Deep Expert Injection for Anchoring Retinal VLMs with Domain-Specific Knowledge

This paper introduces EyExIn, a data-efficient framework that enhances retinal Vision Language Models by employing a dual-stream encoding strategy and a deep expert injection mechanism to bridge perception and reasoning gaps, thereby achieving state-of-the-art precision in ophthalmic diagnosis while preventing hallucinations.

Shuai Lu, Meng Wang, Jia Guo, Jiawei Du, Bo Liu, Shengzhu Yang, Weihang Zhang, Huazhu Fu, Huiqi Li

Published Tue, 10 Ma
📖 4 min read☕ Coffee break read

Imagine you are trying to teach a brilliant, well-read librarian (the AI) how to diagnose eye diseases by looking at photos of the back of the eye (retina).

The problem is that this librarian has read millions of books about general topics but has never actually looked at a real eye in a medical setting. When you show them a photo, they might guess the disease based on what they've read in books, rather than what they actually see in the picture. This leads to two big mistakes:

  1. The "Blind Spot" (Perception Gap): They miss tiny, subtle clues (like a tiny burst blood vessel) because their eyes aren't trained for medical details.
  2. The "Daydream" (Reasoning Gap): As they think harder, they start ignoring the photo entirely and just make up a diagnosis based on their general knowledge, often inventing diseases that aren't there or missing real ones.

The paper introduces a new system called EyExIn (Eye Expert Injection) to fix this. Here is how it works, using simple analogies:

1. The "Dual-Eye" Strategy (Expert-Aware Dual-Stream)

Instead of giving the librarian just one pair of eyes, EyExIn gives them two pairs of glasses working together:

  • The "General Glasses": These look at the big picture. They see the overall shape of the eye, the color, and the main structures (like the optic disc). This is like looking at a landscape painting and seeing the mountains and rivers.
  • The "Microscope Glasses": These are specialized for doctors. They zoom in on the tiny, dangerous details like micro-aneurysms or tiny leaks that the general glasses would miss.

The Magic Glue (Semantic-Adaptive Gated Fusion):
If you just mash these two views together, the tiny details might get lost in the noise of the big picture.
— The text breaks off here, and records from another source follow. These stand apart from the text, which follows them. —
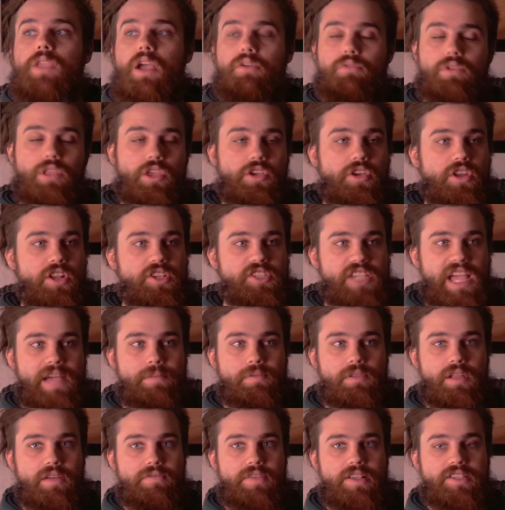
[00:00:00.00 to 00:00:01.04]
A really good
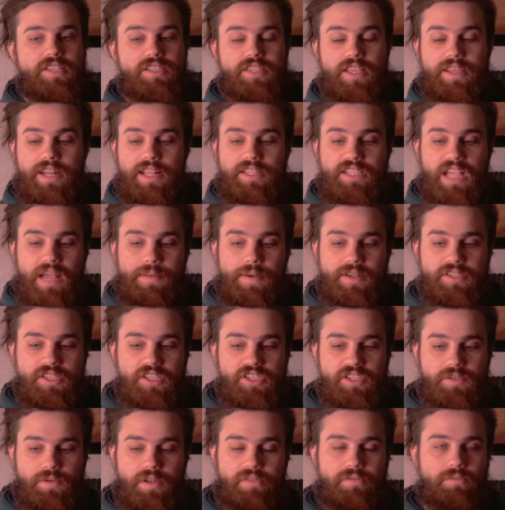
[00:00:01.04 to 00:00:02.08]
example of this is anytime I
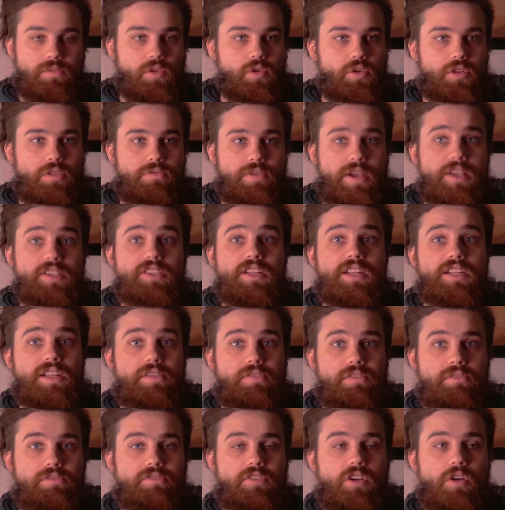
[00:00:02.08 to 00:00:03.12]
see somebody from Lord of the Rings in a
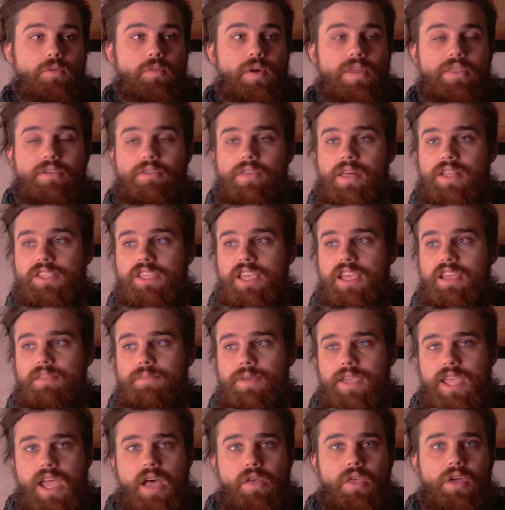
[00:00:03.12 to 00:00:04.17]
different film, whether that's
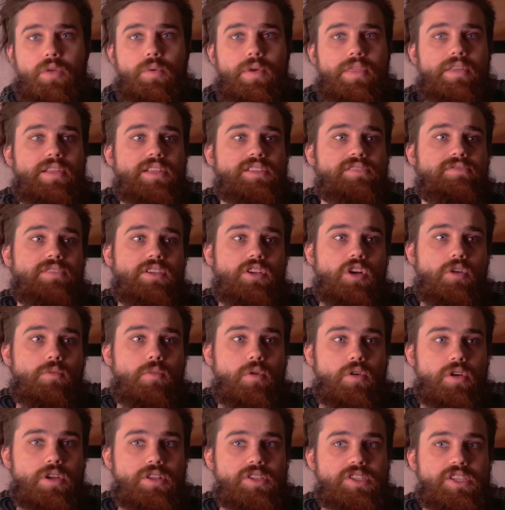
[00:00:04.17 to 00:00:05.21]
Ian McKellen, whether that's Viggo
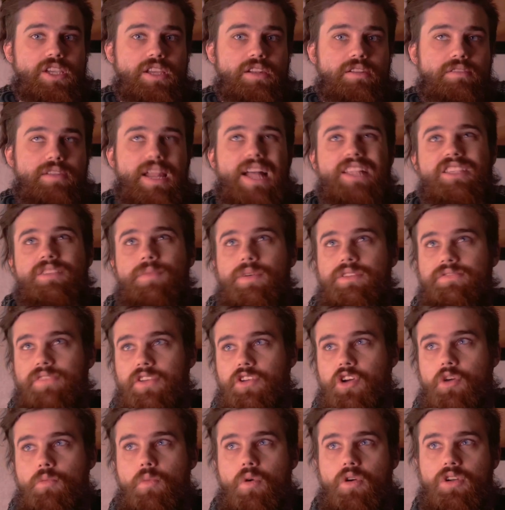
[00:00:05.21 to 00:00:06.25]
Mortensen, not so much
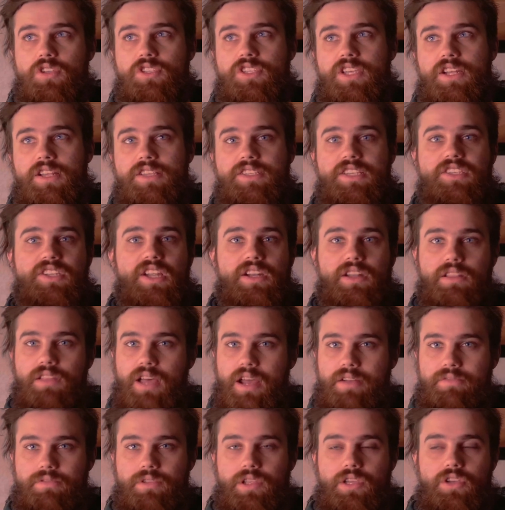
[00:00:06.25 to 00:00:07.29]
Viggo Mortensen because he's done a
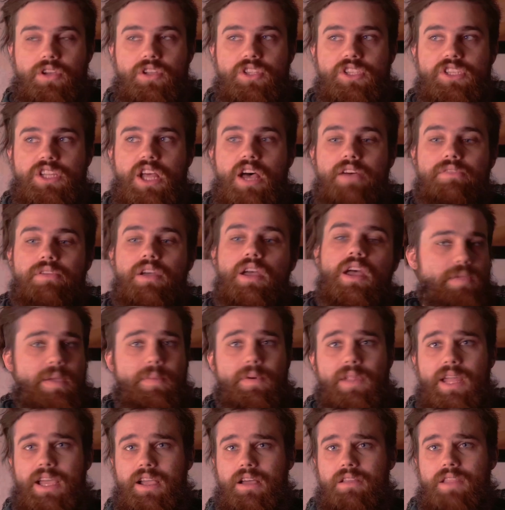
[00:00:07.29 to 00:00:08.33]
lot of really good stuff,
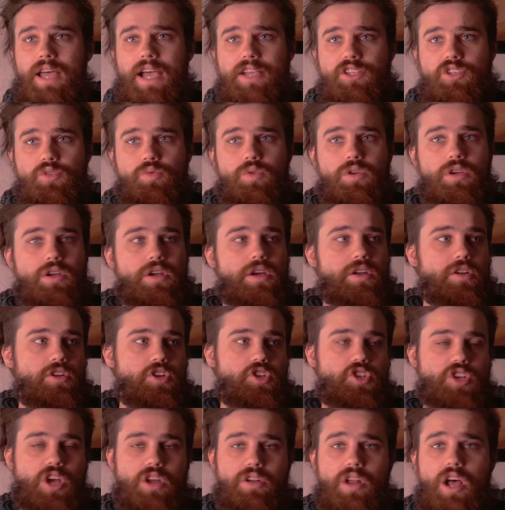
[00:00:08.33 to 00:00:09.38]
people like Elijah Wood or
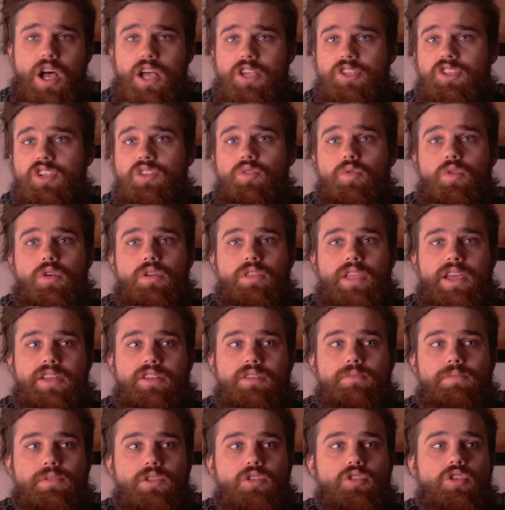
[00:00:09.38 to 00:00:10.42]
Sean Astin or
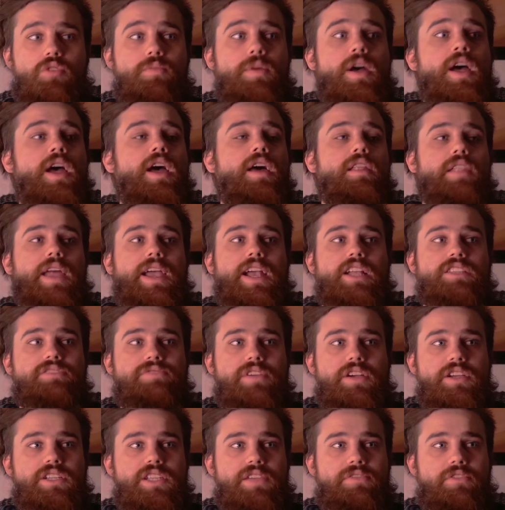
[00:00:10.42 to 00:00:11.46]
Orlando Bloom, like it's
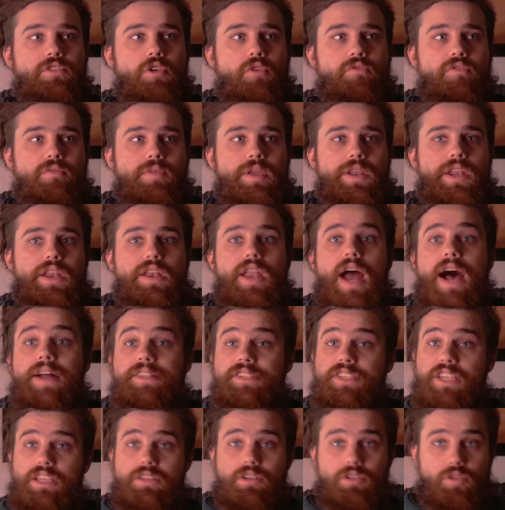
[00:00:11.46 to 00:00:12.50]
very difficult for me to not
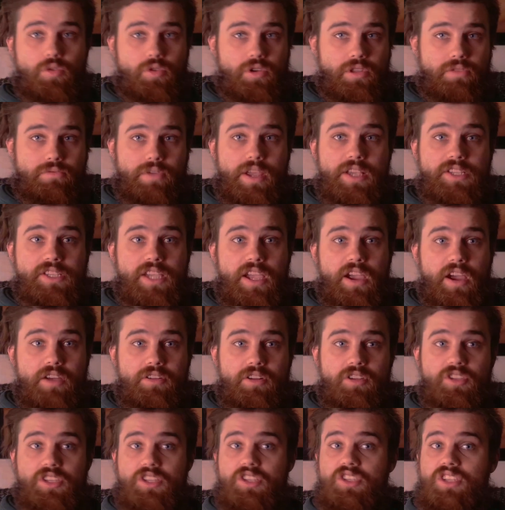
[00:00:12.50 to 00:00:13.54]
see their Lord of the Rings
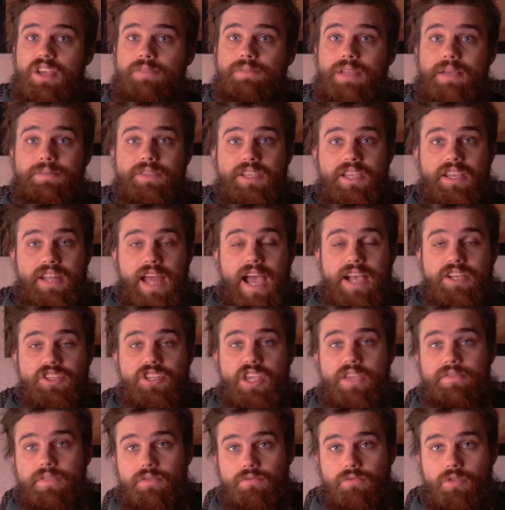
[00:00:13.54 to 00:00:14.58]
characters, and sometimes it can
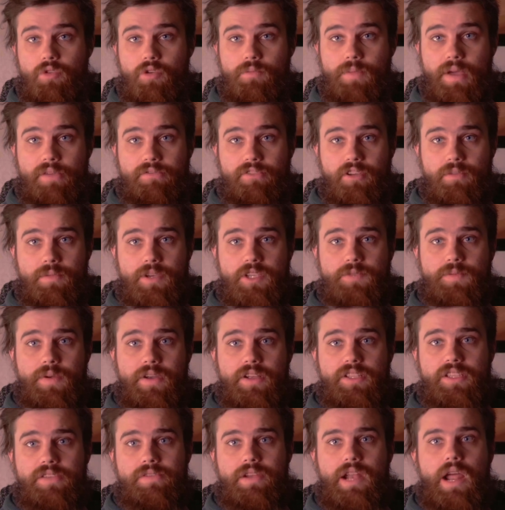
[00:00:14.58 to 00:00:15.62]
actually even ruin my film
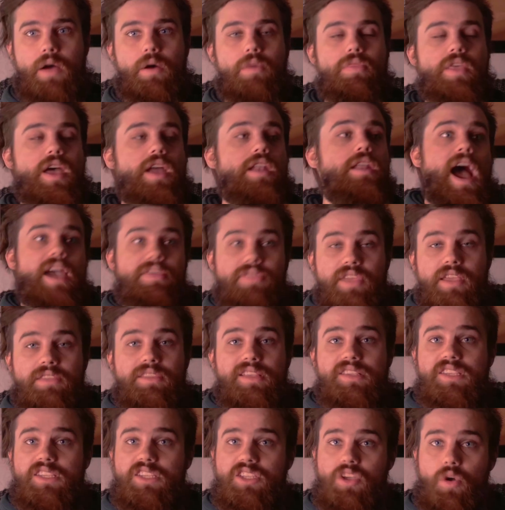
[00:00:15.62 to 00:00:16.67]
experience every now and then. I think
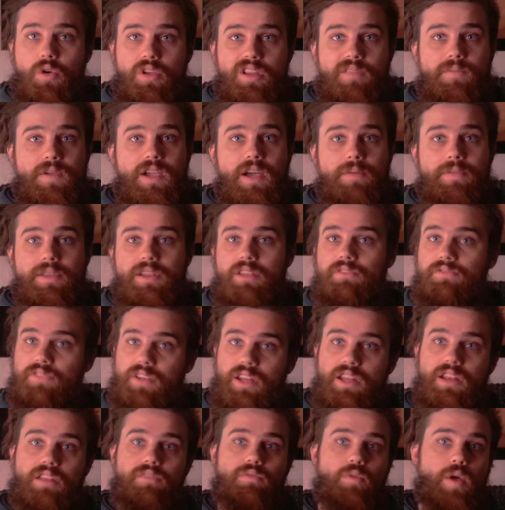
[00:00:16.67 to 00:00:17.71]
this is going to become the
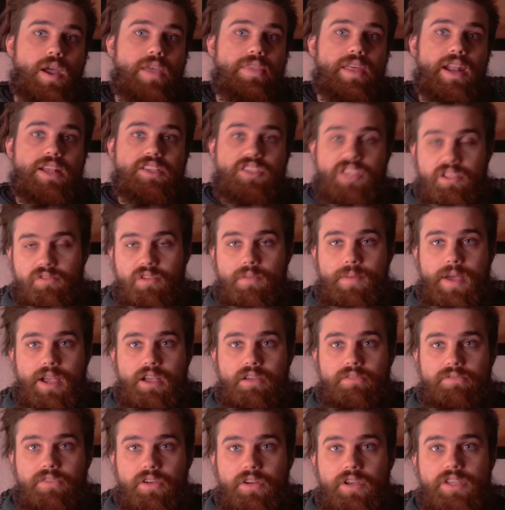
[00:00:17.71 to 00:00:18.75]
definitive way that I see
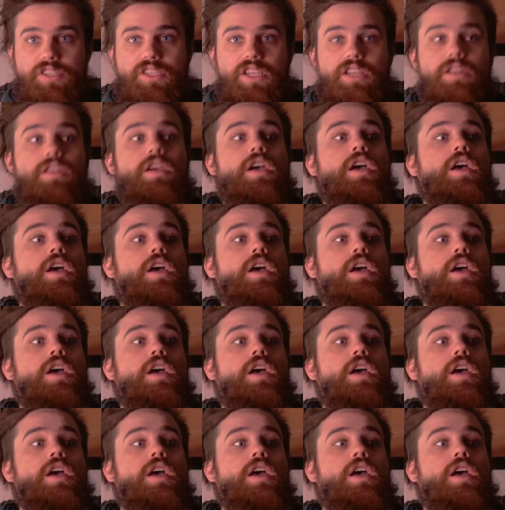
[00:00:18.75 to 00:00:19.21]
Rebecca Ferguson.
EyExIn uses a smart "traffic cop" (a Gated Fusion module).

  • If the librarian sees a healthy area, the traffic cop says, "Ignore the microscope, just look at the general view."
  • If the librarian sees a suspicious spot, the traffic cop says, "Stop! Zoom in with the microscope glasses right now!"
    This ensures the AI focuses its attention exactly where the disease is, filtering out the background noise.

2. The "Anchoring" System (Deep Expert Injection)

Even with the right glasses, the librarian might still get distracted. As they start writing their report (the "reasoning" part), they might forget what they saw in the photo and start guessing based on their memory of textbooks.

EyExIn solves this with "Vision Anchors."
Imagine the librarian is writing a story on a long scroll. Every few paragraphs, a heavy, unbreakable anchor is dropped onto the scroll, pinning the current sentence to the original photo.

  • How it works: The system takes the "Microscope" view and injects it directly into the middle of the AI's thinking process. It's like a persistent reminder that says, "Hey, don't forget! There is a leak right here in the image. Base your next sentence on THIS, not on what you think you know."
  • This prevents the AI from "hallucinating" (making things up) because the visual evidence is physically "anchored" to its thoughts.

3. The Results: A Trustworthy Doctor

The researchers tested EyExIn against massive, famous AI models (like the "GPT-5" or "Gemini" of the future).

  • The Old Way: The big AIs were confident but often wrong. They would miss tiny diseases or invent fake ones because they were relying too much on their "book smarts" and not enough on the actual photo.
  • The EyExIn Way: Even though it is a smaller model, it acts like a seasoned specialist. It catches the tiny details, ignores the noise, and refuses to guess unless the photo proves it.

In a nutshell:
EyExIn is like taking a smart but inexperienced intern and giving them specialized medical glasses and a permanent tether to the patient's actual eye scan. This stops them from daydreaming and forces them to make diagnoses based strictly on what is actually there, making them a much safer and more reliable tool for doctors.